-- DATASET RECORDS follows --

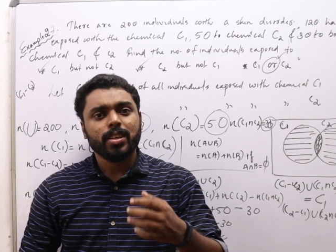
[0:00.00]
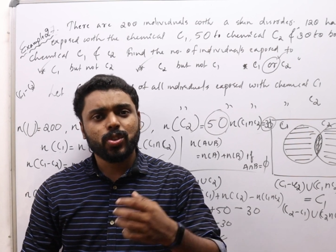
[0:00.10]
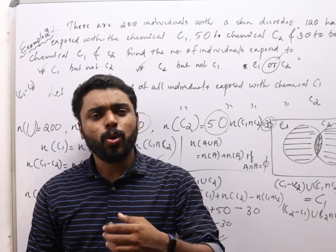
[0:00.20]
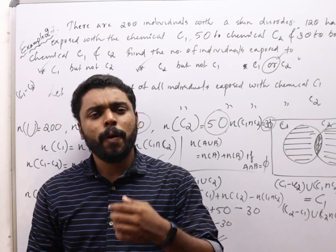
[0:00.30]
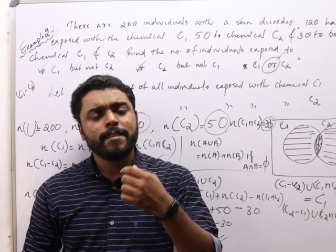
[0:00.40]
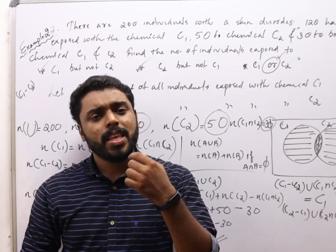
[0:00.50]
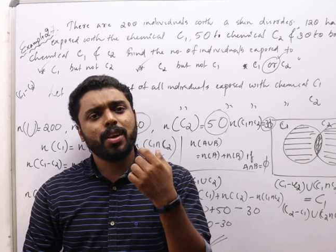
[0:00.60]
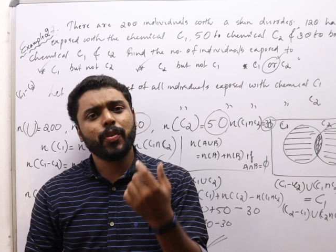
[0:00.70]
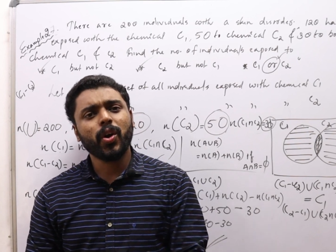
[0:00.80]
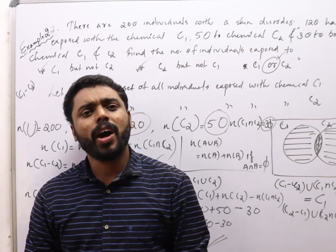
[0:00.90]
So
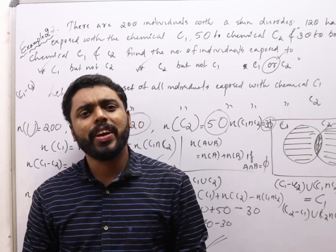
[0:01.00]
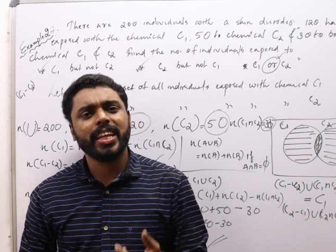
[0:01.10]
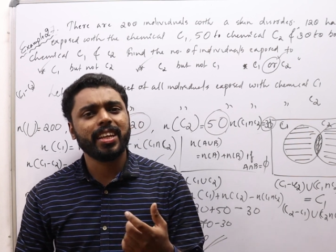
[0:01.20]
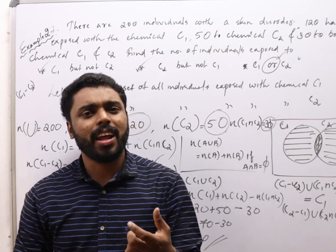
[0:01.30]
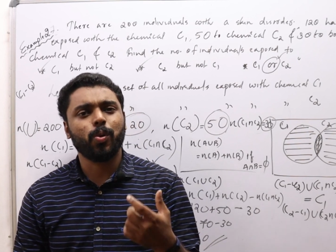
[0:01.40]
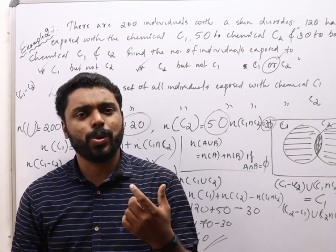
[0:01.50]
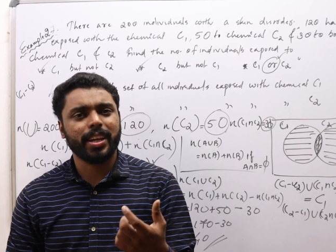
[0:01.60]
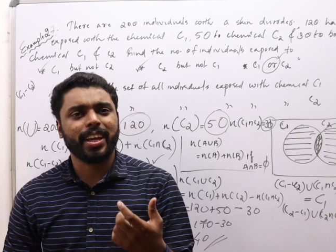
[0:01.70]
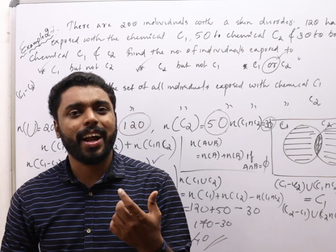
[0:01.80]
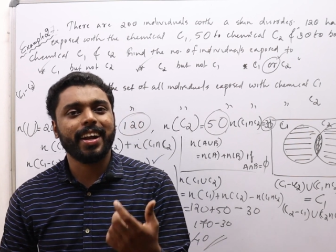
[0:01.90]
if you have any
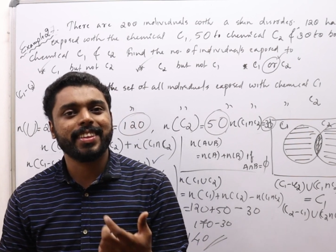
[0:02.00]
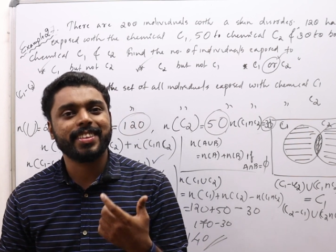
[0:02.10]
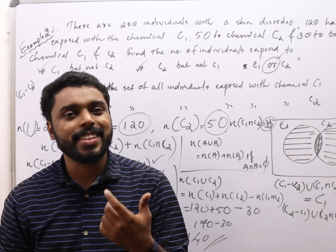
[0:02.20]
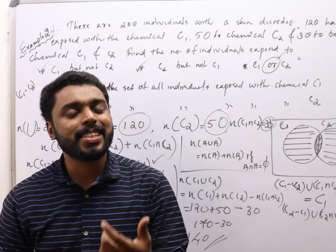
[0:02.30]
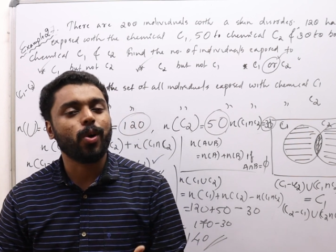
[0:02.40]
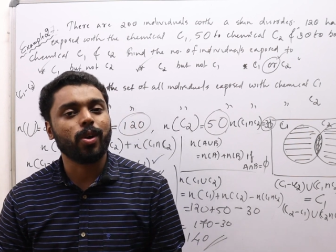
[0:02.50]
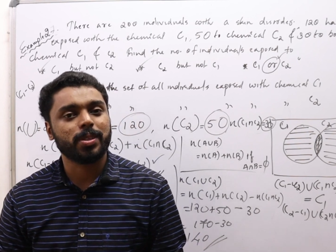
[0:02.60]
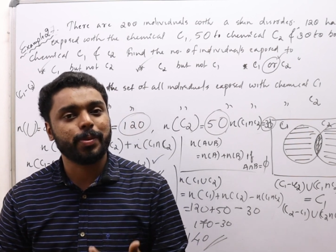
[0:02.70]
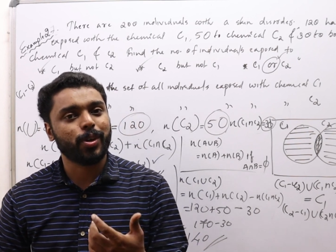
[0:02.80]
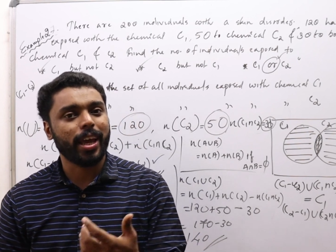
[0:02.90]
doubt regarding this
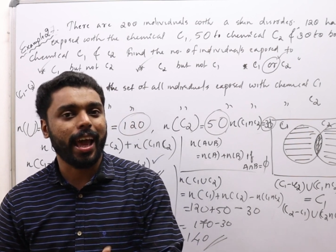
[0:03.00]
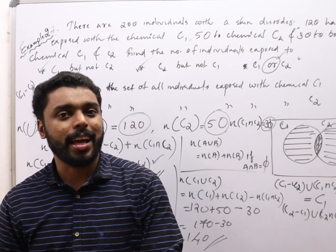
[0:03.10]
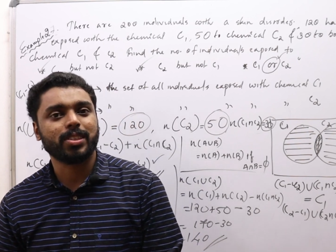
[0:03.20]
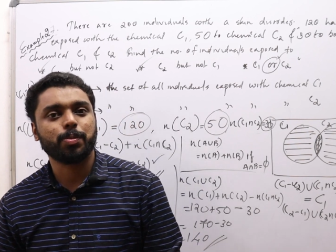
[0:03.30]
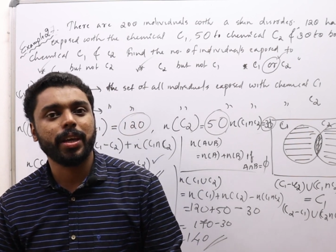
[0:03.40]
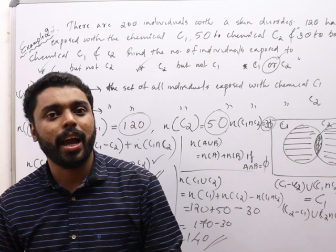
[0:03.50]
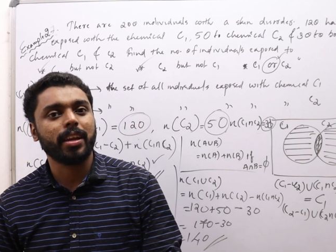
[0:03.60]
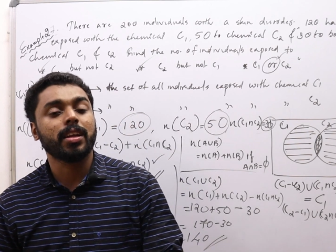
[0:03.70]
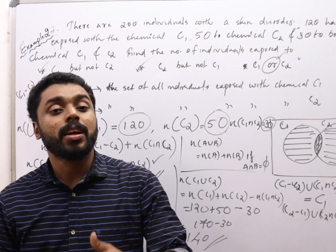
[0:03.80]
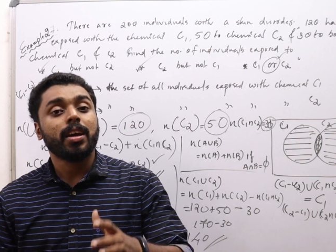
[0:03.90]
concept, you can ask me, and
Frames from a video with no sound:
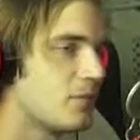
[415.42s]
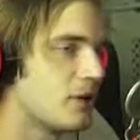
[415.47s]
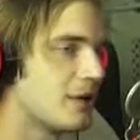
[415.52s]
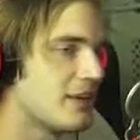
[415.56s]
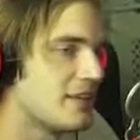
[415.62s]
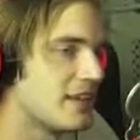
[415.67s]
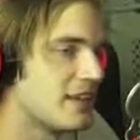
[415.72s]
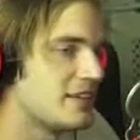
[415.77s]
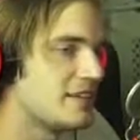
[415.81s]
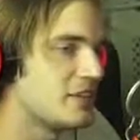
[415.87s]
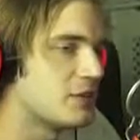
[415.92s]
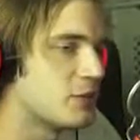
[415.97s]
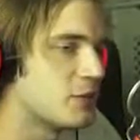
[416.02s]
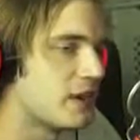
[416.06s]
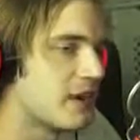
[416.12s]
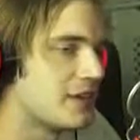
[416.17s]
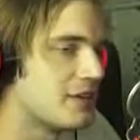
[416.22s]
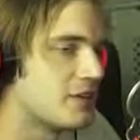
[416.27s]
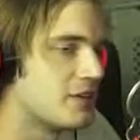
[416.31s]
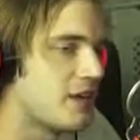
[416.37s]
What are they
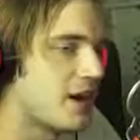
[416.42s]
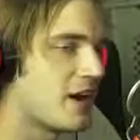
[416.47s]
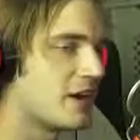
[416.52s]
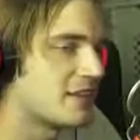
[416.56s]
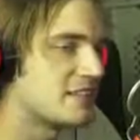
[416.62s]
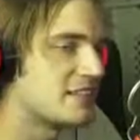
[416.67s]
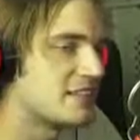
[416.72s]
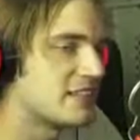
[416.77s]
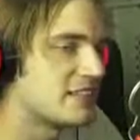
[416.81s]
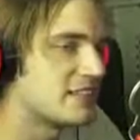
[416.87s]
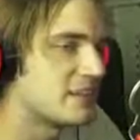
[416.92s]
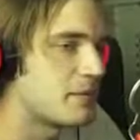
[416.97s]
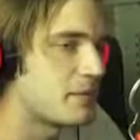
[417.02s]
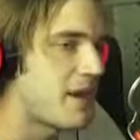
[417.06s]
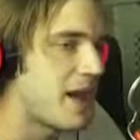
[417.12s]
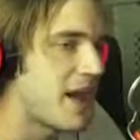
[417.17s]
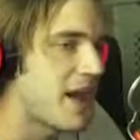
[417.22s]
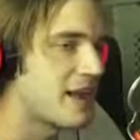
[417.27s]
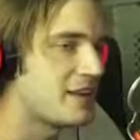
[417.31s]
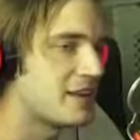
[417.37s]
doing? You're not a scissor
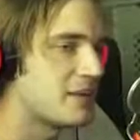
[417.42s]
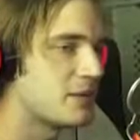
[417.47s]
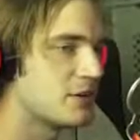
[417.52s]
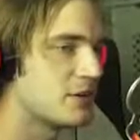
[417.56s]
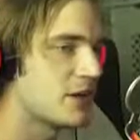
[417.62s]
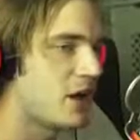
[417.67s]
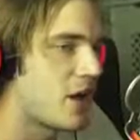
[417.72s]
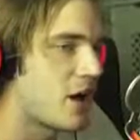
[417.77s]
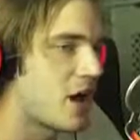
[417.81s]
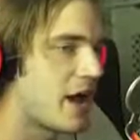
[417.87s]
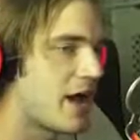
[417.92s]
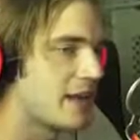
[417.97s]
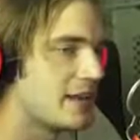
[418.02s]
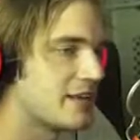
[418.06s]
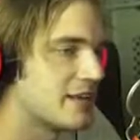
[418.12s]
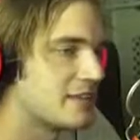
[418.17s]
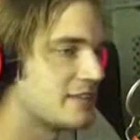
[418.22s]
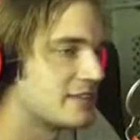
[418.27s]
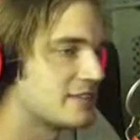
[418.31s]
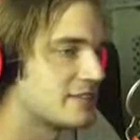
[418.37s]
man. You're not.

-- DATASET RECORDS concluded --

A word-for-word copy of the listing is the goal; keep every picture out of it.

[0:00.00]
[0:00.10]
[0:00.20]
[0:00.30]
[0:00.40]
[0:00.50]
[0:00.60]
[0:00.70]
[0:00.80]
[0:00.90]
So
[0:01.00]
[0:01.10]
[0:01.20]
[0:01.30]
[0:01.40]
[0:01.50]
[0:01.60]
[0:01.70]
[0:01.80]
[0:01.90]
if you have any
[0:02.00]
[0:02.10]
[0:02.20]
[0:02.30]
[0:02.40]
[0:02.50]
[0:02.60]
[0:02.70]
[0:02.80]
[0:02.90]
doubt regarding this
[0:03.00]
[0:03.10]
[0:03.20]
[0:03.30]
[0:03.40]
[0:03.50]
[0:03.60]
[0:03.70]
[0:03.80]
[0:03.90]
concept, you can ask me, and
Frames from a video with no sound:
[415.42s]
[415.47s]
[415.52s]
[415.56s]
[415.62s]
[415.67s]
[415.72s]
[415.77s]
[415.81s]
[415.87s]
[415.92s]
[415.97s]
[416.02s]
[416.06s]
[416.12s]
[416.17s]
[416.22s]
[416.27s]
[416.31s]
[416.37s]
What are they
[416.42s]
[416.47s]
[416.52s]
[416.56s]
[416.62s]
[416.67s]
[416.72s]
[416.77s]
[416.81s]
[416.87s]
[416.92s]
[416.97s]
[417.02s]
[417.06s]
[417.12s]
[417.17s]
[417.22s]
[417.27s]
[417.31s]
[417.37s]
doing? You're not a scissor
[417.42s]
[417.47s]
[417.52s]
[417.56s]
[417.62s]
[417.67s]
[417.72s]
[417.77s]
[417.81s]
[417.87s]
[417.92s]
[417.97s]
[418.02s]
[418.06s]
[418.12s]
[418.17s]
[418.22s]
[418.27s]
[418.31s]
[418.37s]
man. You're not.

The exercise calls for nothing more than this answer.